Modeling and Multivariate Methods - SAS

Chapter 3 Fitting Standard Least Squares Models 117
Restricted Maximum Likelihood (REML) Method
Scripting Note
The JSL option for Unbounded Variance Components is No Bounds( Boolean ). Setting this option
to true (1) is equivalent to checking the Unbounded Variance Components option.
Random Effects BLUP Parameters
Random effects have a dual character. In one perspective, they appear like residual error, often the error
associated with a whole-plot experimental unit. In another respect, they are like fixed effects with a
parameter to associate with each effect category level. As parameters, you have extra information about
them—they are derived from a normal distribution with mean zero and the variance estimated by the
variance component. The effect of this extra information is that the estimates of the parameters are shrunk
toward zero. The parameter estimates associated with random effects are called BLUPs (Best Linear
Unbiased Predictors). Some researchers consider these BLUPs as parameters of interest, and others consider
them by-products of the method that are not interesting in themselves. In JMP, these estimates are available,
but in an initially closed report.
BLUP parameter estimates are used to estimate random-effect least squares means, which are therefore also
shrunken toward the grand mean, at least compared to what they would be if the effect were treated as a
fixed effect. The degree of shrinkage depends on the variance of the effect and the number of observations
per level in the effect. With large variance estimates, there is little shrinkage. If the variance component is
small, then more shrinkage takes place. If the variance component is zero, the effect levels are shrunk to
exactly zero. It is even possible to obtain highly negative variance components where the shrinkage is
reversed. You can consider fixed effects as a special case of random effects where the variance component is
very large.
If the number of observations per level is large, the estimate shrinks less. If there are very few observations
per level, the estimates shrink more. If there are infinite observations, there is no shrinkage and the answers
are the same as fixed effects.
The REML method balances the information about each individual level with the information about the
variances across levels.
For example, suppose that you have batting averages for different baseball players. The variance component
for the batting performance across player describes how much variation is usual between players in their
batting averages.

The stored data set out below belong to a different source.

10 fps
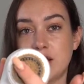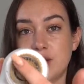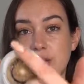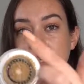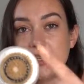
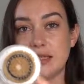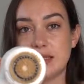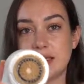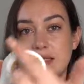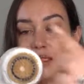So it
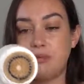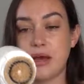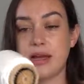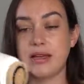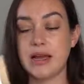doesn't
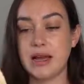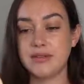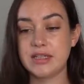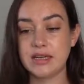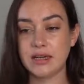spin, and
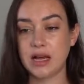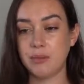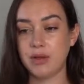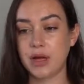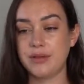I've seen a
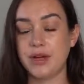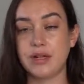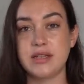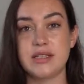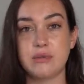couple
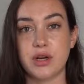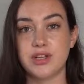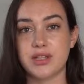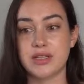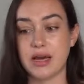other cleansing
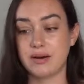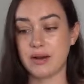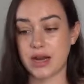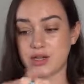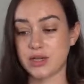brushes
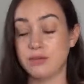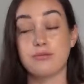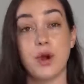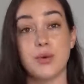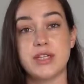that actually
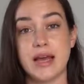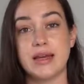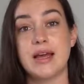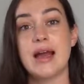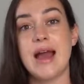
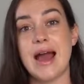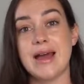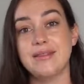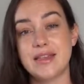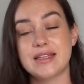rotate,
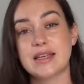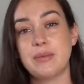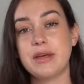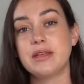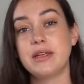and this
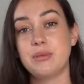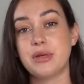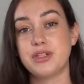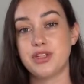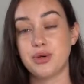can be a little
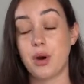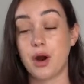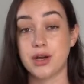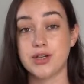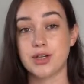bit too
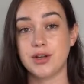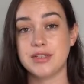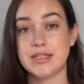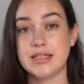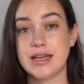harsh
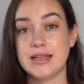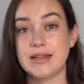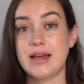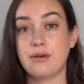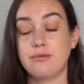on the
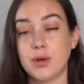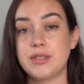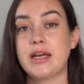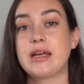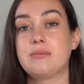skin. That
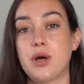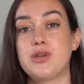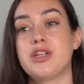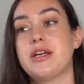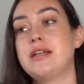rotating
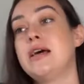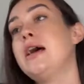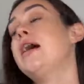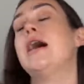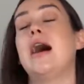motion,
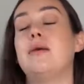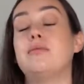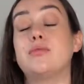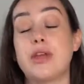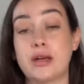
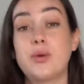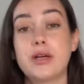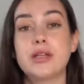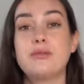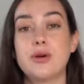um, that
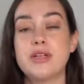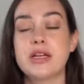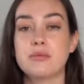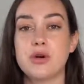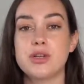quickly
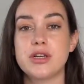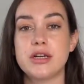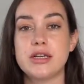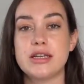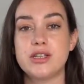rotating
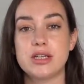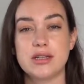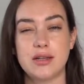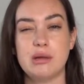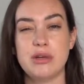motion is
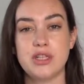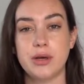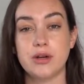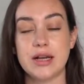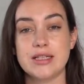just a little bit
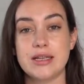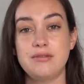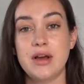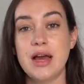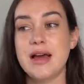too
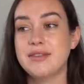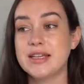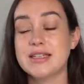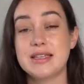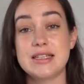aggressive.
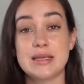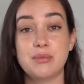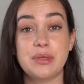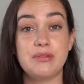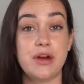This
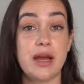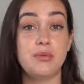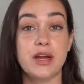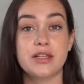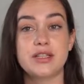simply
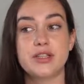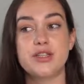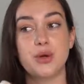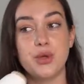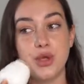vibrates,
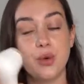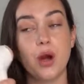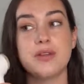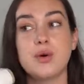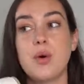so you
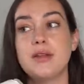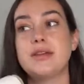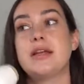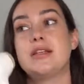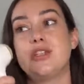are the
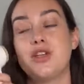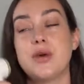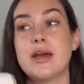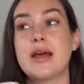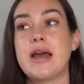one that is
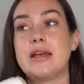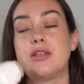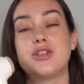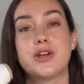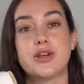doing
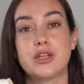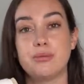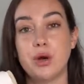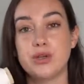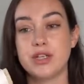any
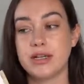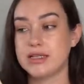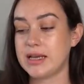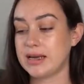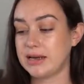circular
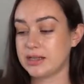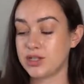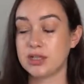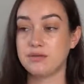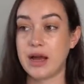motions, and it
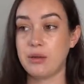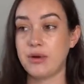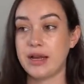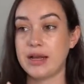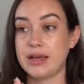is just
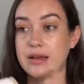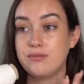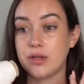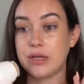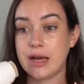vibrating
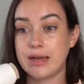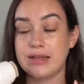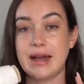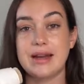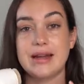and really kind
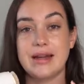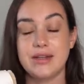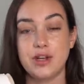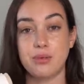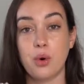of getting
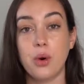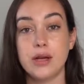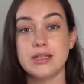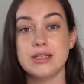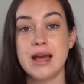in your
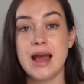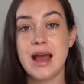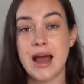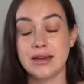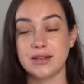pores
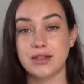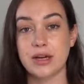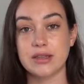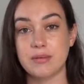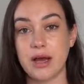and
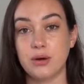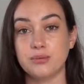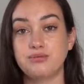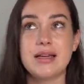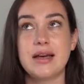clearing them
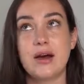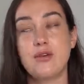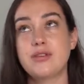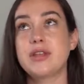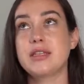out.
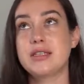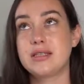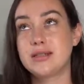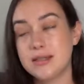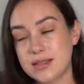Over the
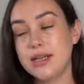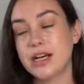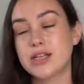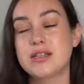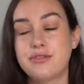
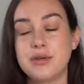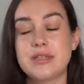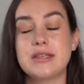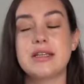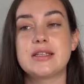years of
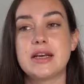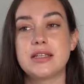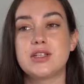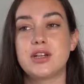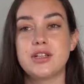using this,
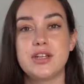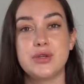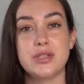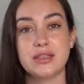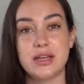I started to
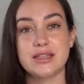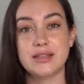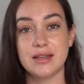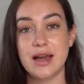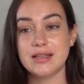use it
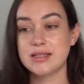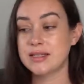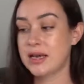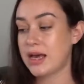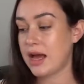less and
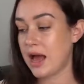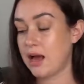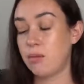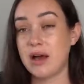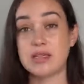less
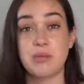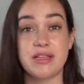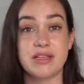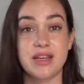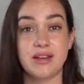um, as
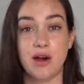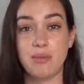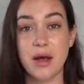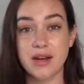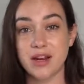my skin
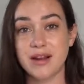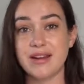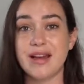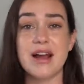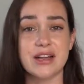got better,
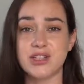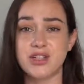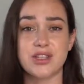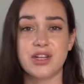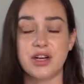and I actually
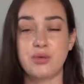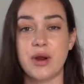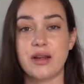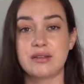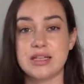just started
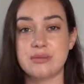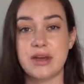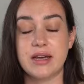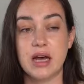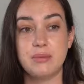wearing less
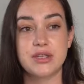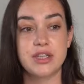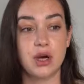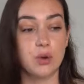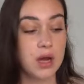makeup.
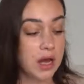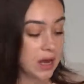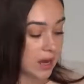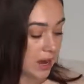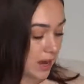So
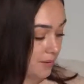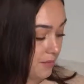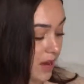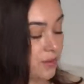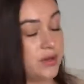
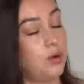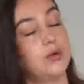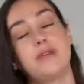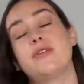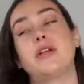um, I would
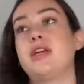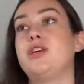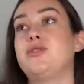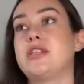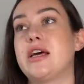only really
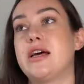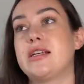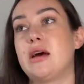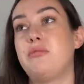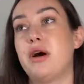use
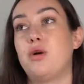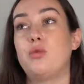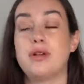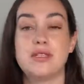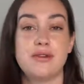it
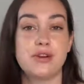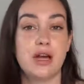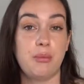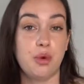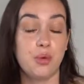about once every
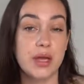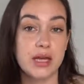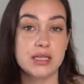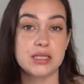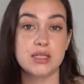couple
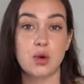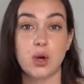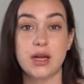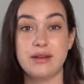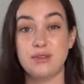weeks
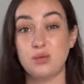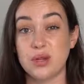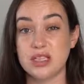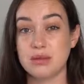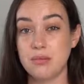or even
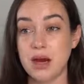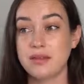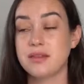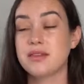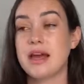once a
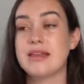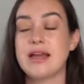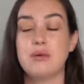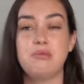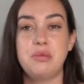month,
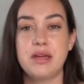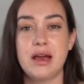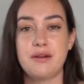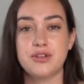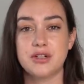and that would
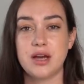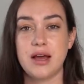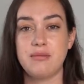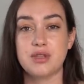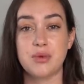be after
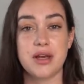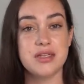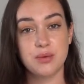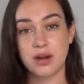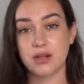times where
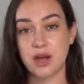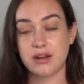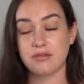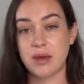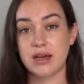I did wear a
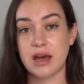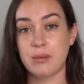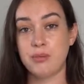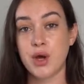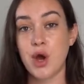lot of
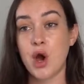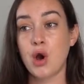makeup,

If the player only plays a few times and if the batting average is unusually small or large,
then you tend not to trust that estimate, because it is based on only a few at-bats; the estimate has a high
standard error. But if you mixed it with the grand mean, that is, shrunk the estimate toward the grand mean,
you would trust the estimate more. For players that have a long batting record, you would shrink much less
than those with a short record.
You can run this example and see the results for yourself. The example batting average data are in the
Baseball.jmp sample data file. To compare the Method of Moments (EMS) and REML, run the model
twice. Assign Batting as Y and Player as an effect. Select Player in the Construct Model Effects box, and
select Random Effect from the Attributes pop-up menu.
Run the model and select REML (Recommended) from the Method popup menu. The results show the
best linear unbiased prediction (BLUP) for each level of random effects.